### What needs to be done
Below are records; extract exactly the lines from the one containing "[0:01.00-0:02.00]" through the last, both included, and keep the pictures out.

### Provided data
....

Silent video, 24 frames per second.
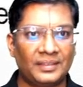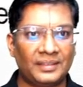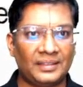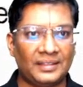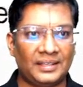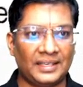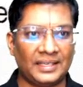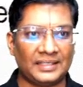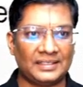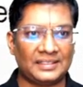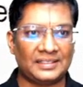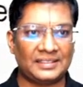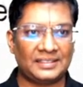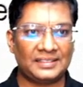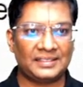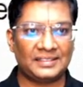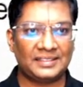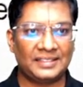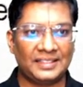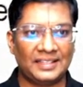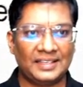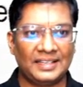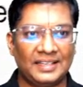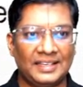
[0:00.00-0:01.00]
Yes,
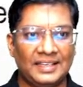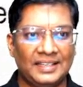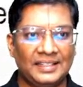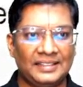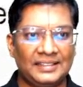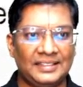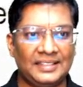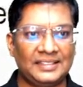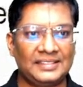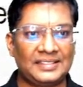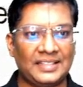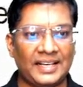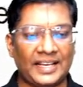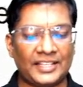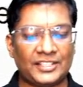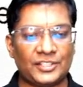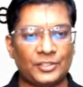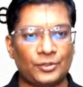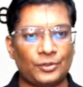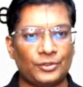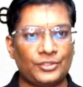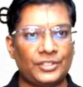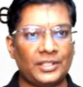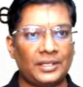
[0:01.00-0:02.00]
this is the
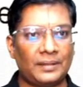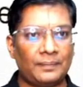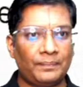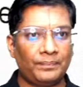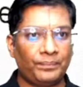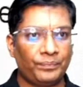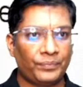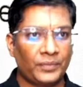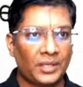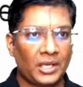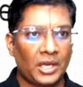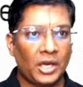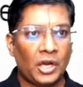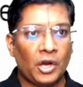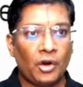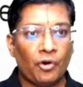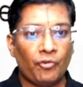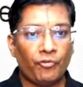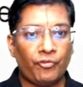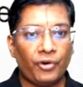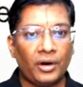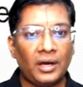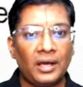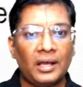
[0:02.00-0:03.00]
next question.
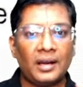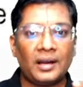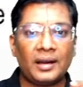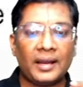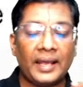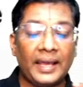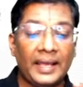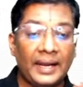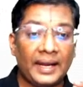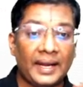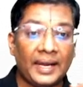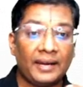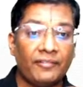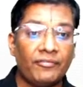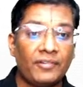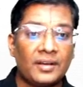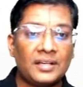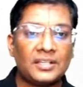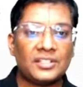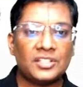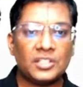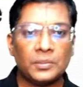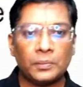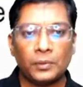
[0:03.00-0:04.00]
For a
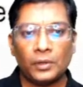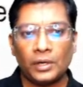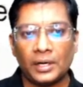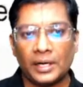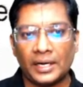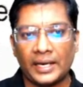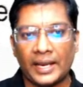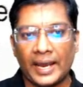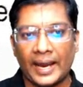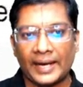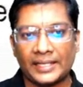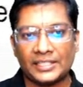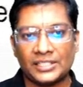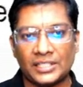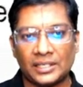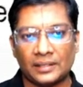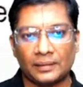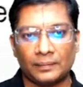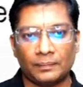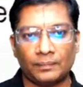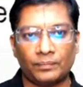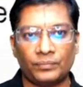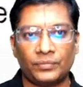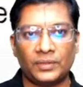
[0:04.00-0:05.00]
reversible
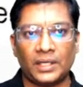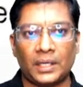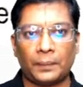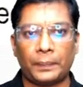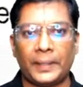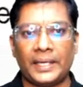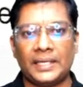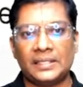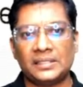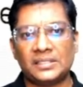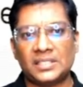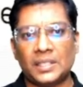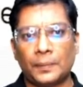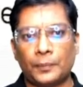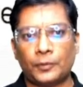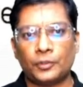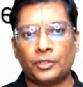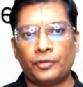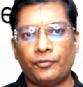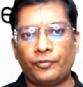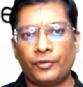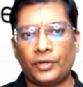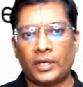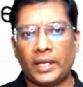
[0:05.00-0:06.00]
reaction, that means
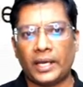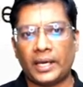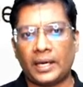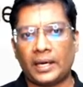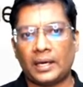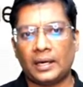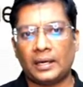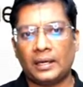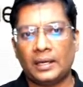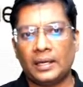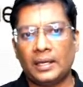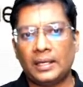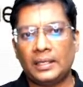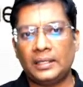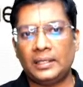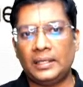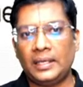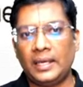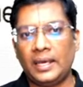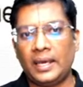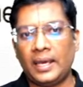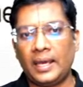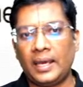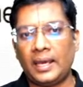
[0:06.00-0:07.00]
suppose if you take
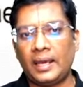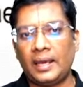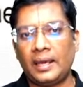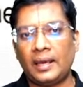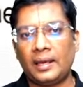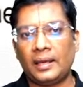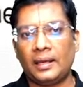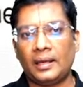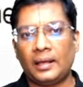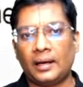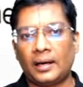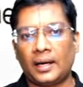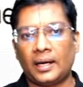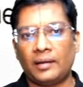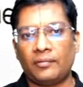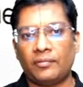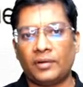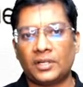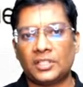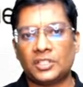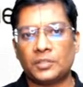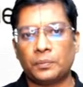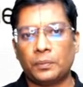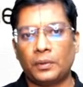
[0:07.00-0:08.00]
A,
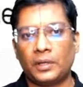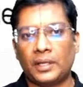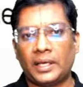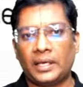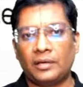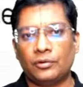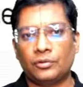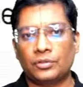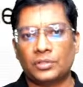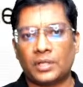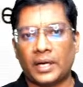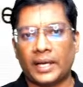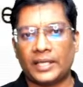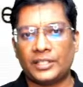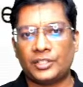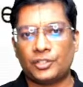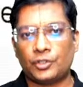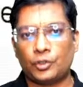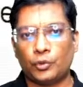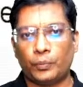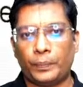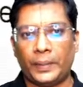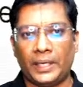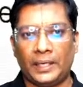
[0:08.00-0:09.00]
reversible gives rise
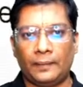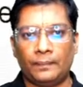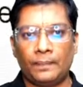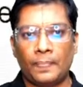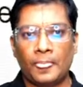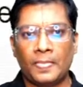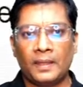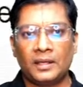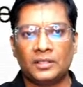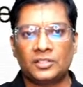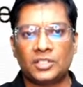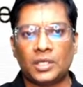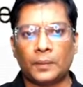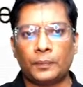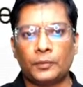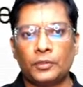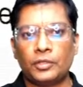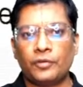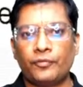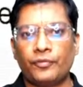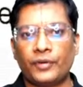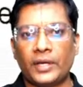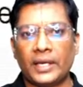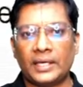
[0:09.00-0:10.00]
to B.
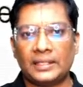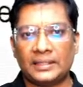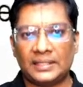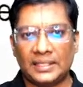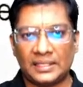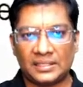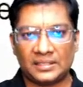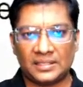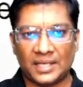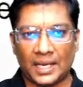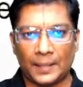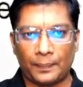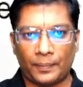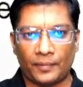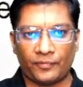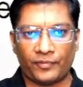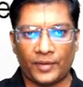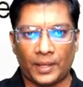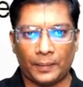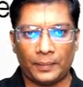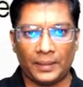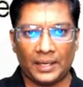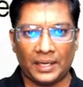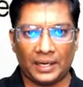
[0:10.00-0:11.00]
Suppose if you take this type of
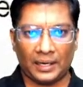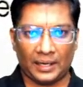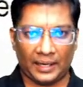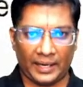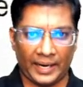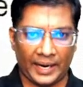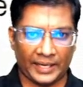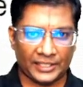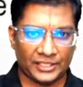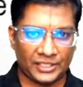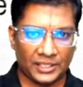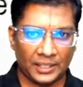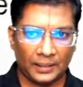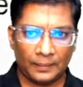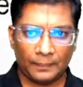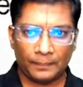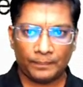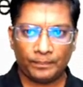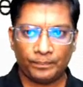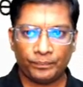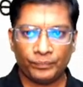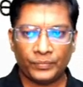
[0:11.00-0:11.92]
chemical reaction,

....

### Problem solution
[0:01.00-0:02.00]
this is the
[0:02.00-0:03.00]
next question.
[0:03.00-0:04.00]
For a
[0:04.00-0:05.00]
reversible
[0:05.00-0:06.00]
reaction, that means
[0:06.00-0:07.00]
suppose if you take
[0:07.00-0:08.00]
A,
[0:08.00-0:09.00]
reversible gives rise
[0:09.00-0:10.00]
to B.
[0:10.00-0:11.00]
Suppose if you take this type of
[0:11.00-0:11.92]
chemical reaction,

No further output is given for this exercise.